┏━━
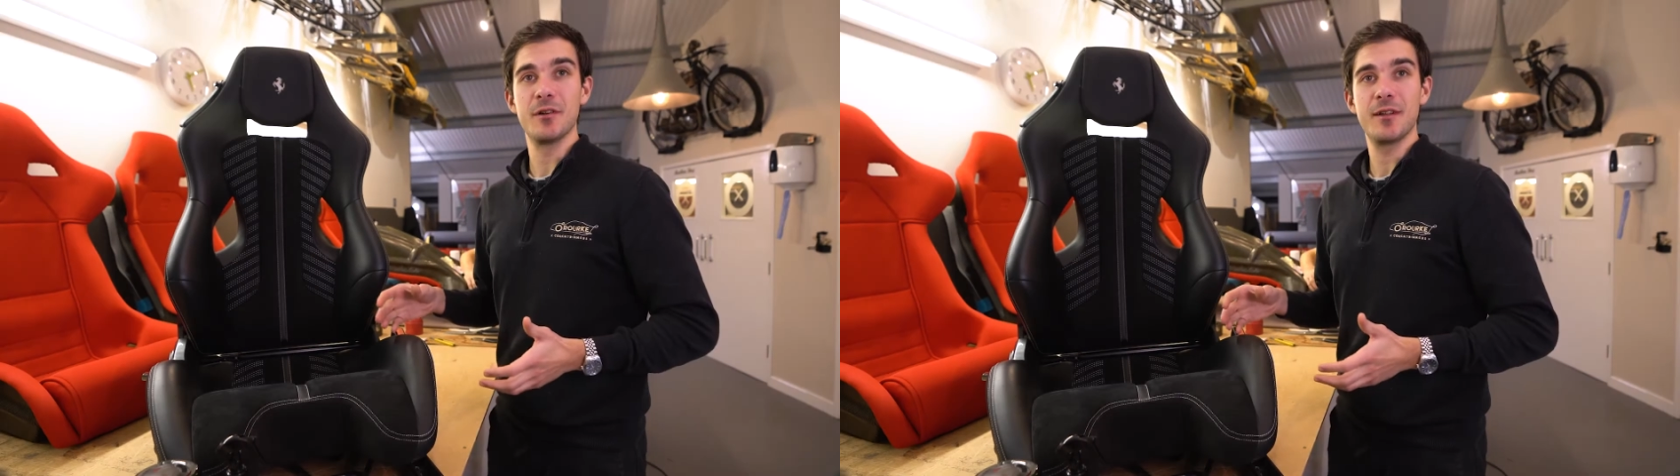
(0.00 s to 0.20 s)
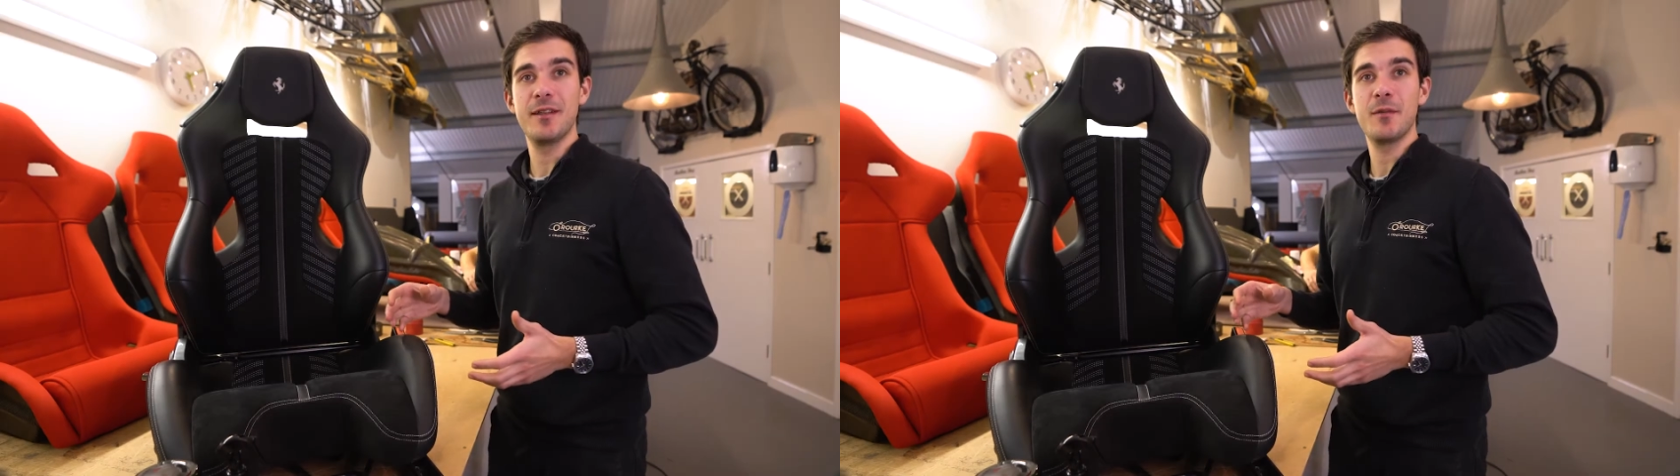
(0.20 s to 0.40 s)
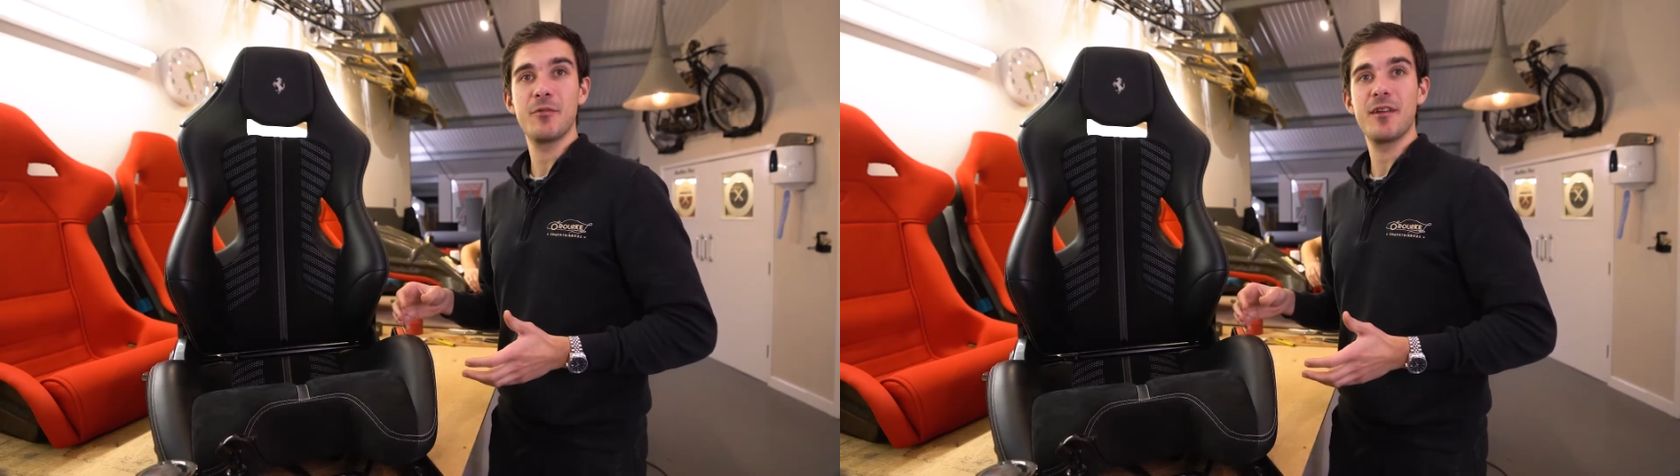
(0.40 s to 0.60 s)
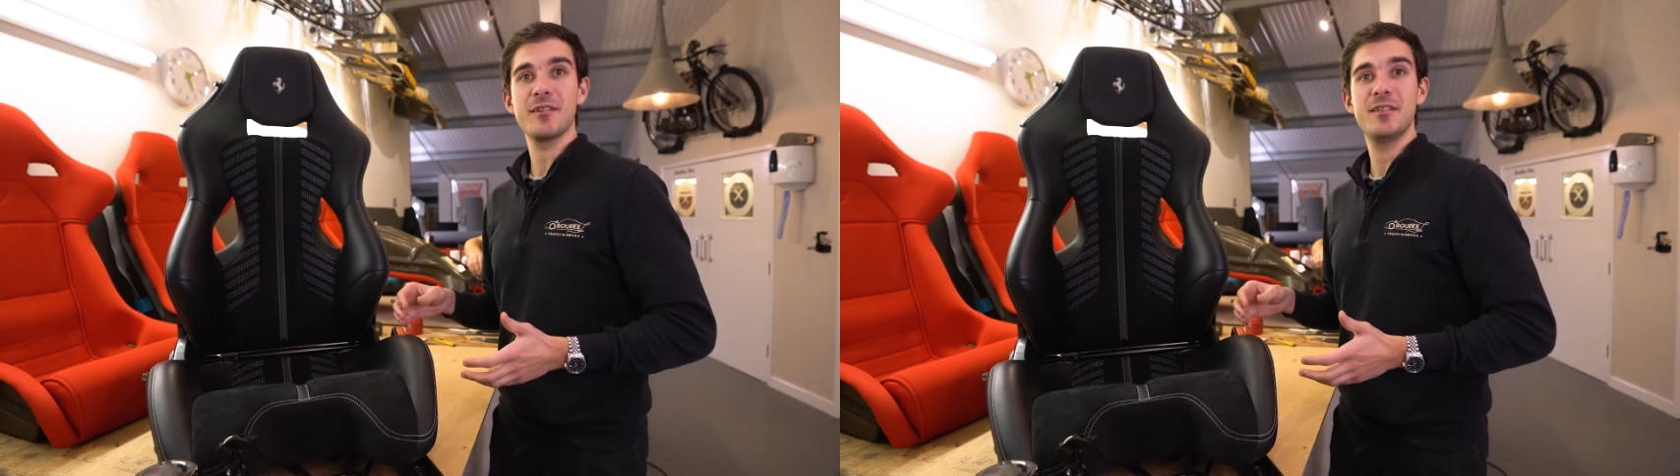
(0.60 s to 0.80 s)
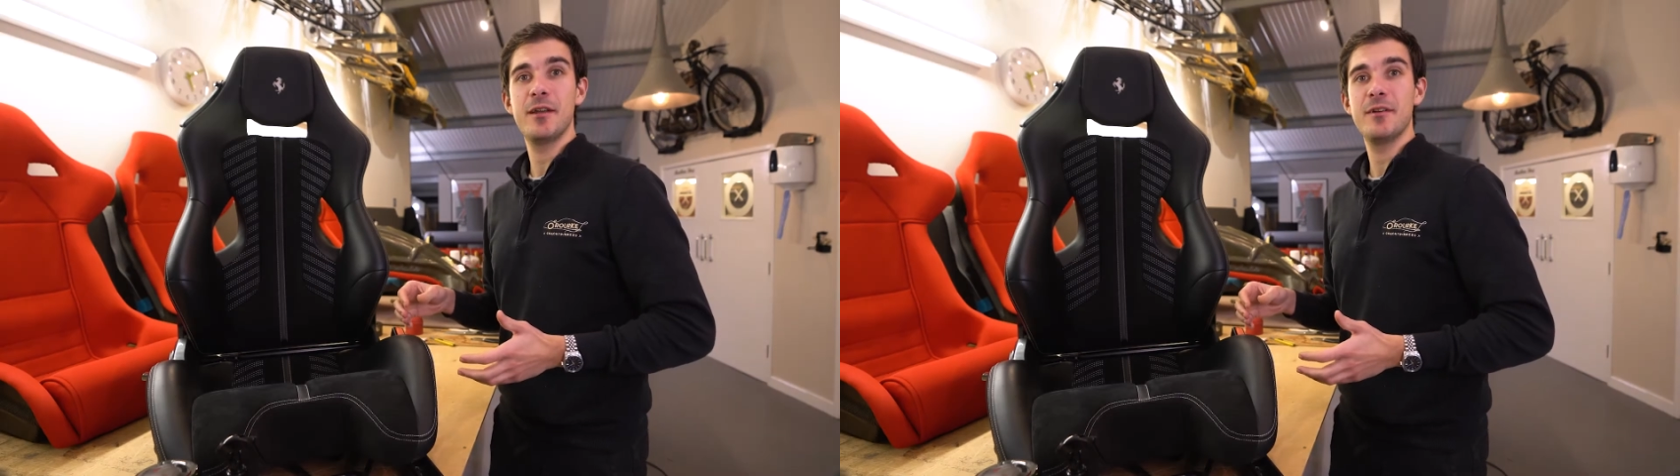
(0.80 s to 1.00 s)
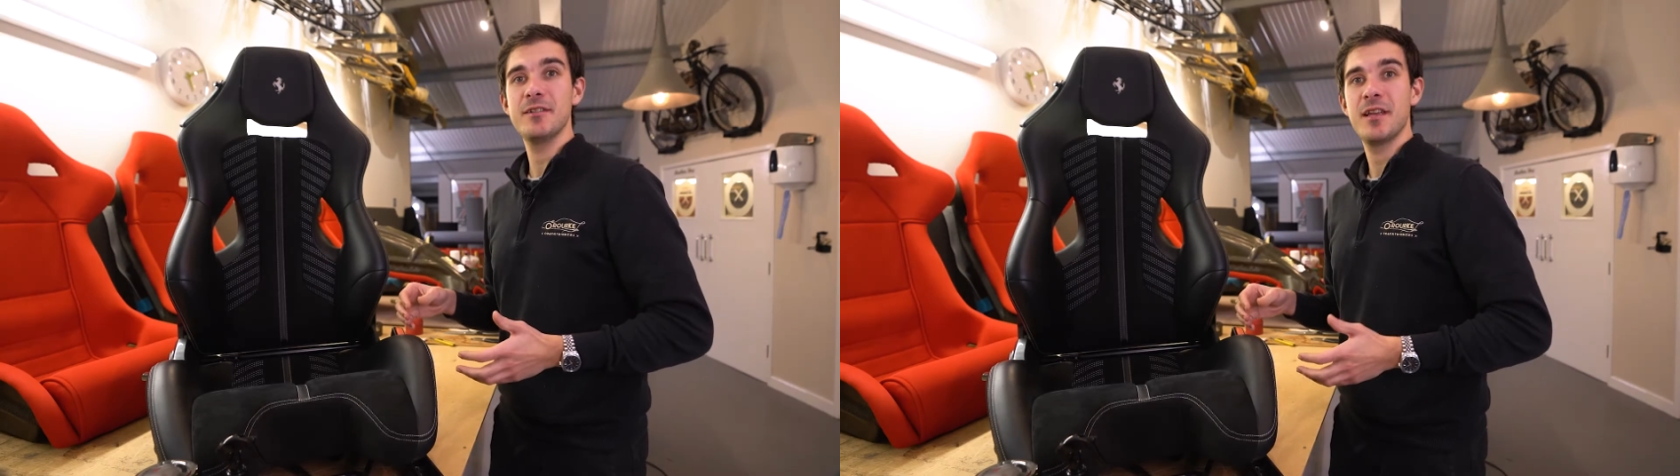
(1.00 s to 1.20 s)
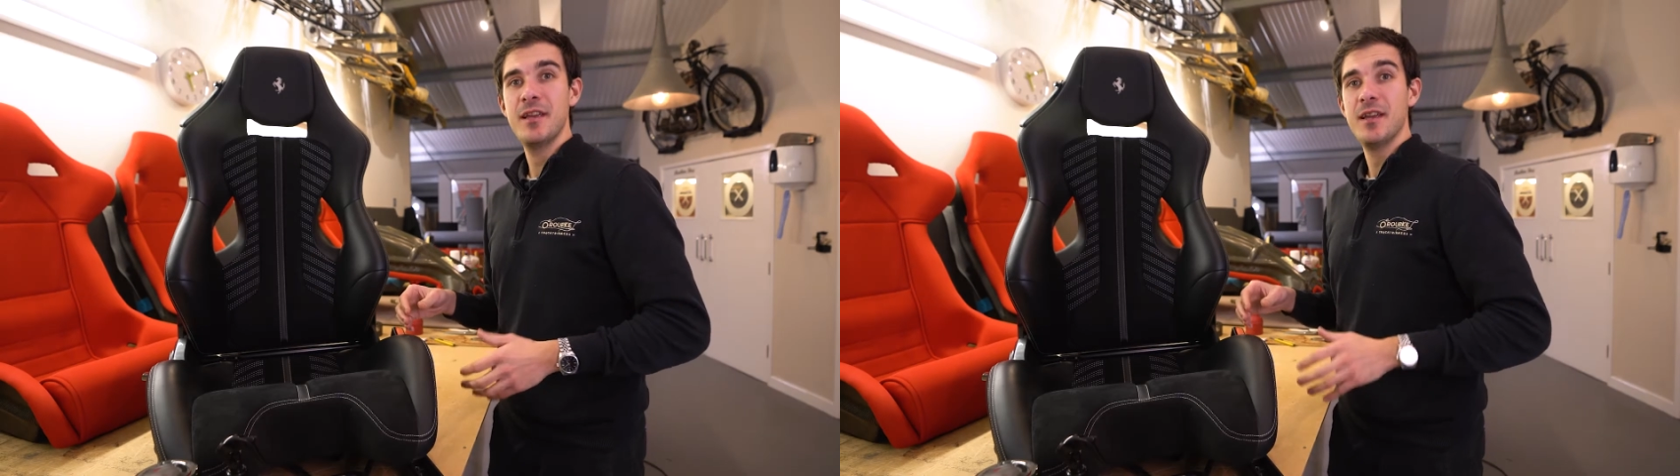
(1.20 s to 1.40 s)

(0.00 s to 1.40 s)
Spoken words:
Our Cleaning Products series.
┗━━
● **Work request**
The reply should consist of the listing restated word for word, with its pictures removed.

● **Reply to the exercise**
(0.00 s to 0.20 s)
(0.20 s to 0.40 s)
(0.40 s to 0.60 s)
(0.60 s to 0.80 s)
(0.80 s to 1.00 s)
(1.00 s to 1.20 s)
(1.20 s to 1.40 s)

(0.00 s to 1.40 s)
Spoken words:
Our Cleaning Products series.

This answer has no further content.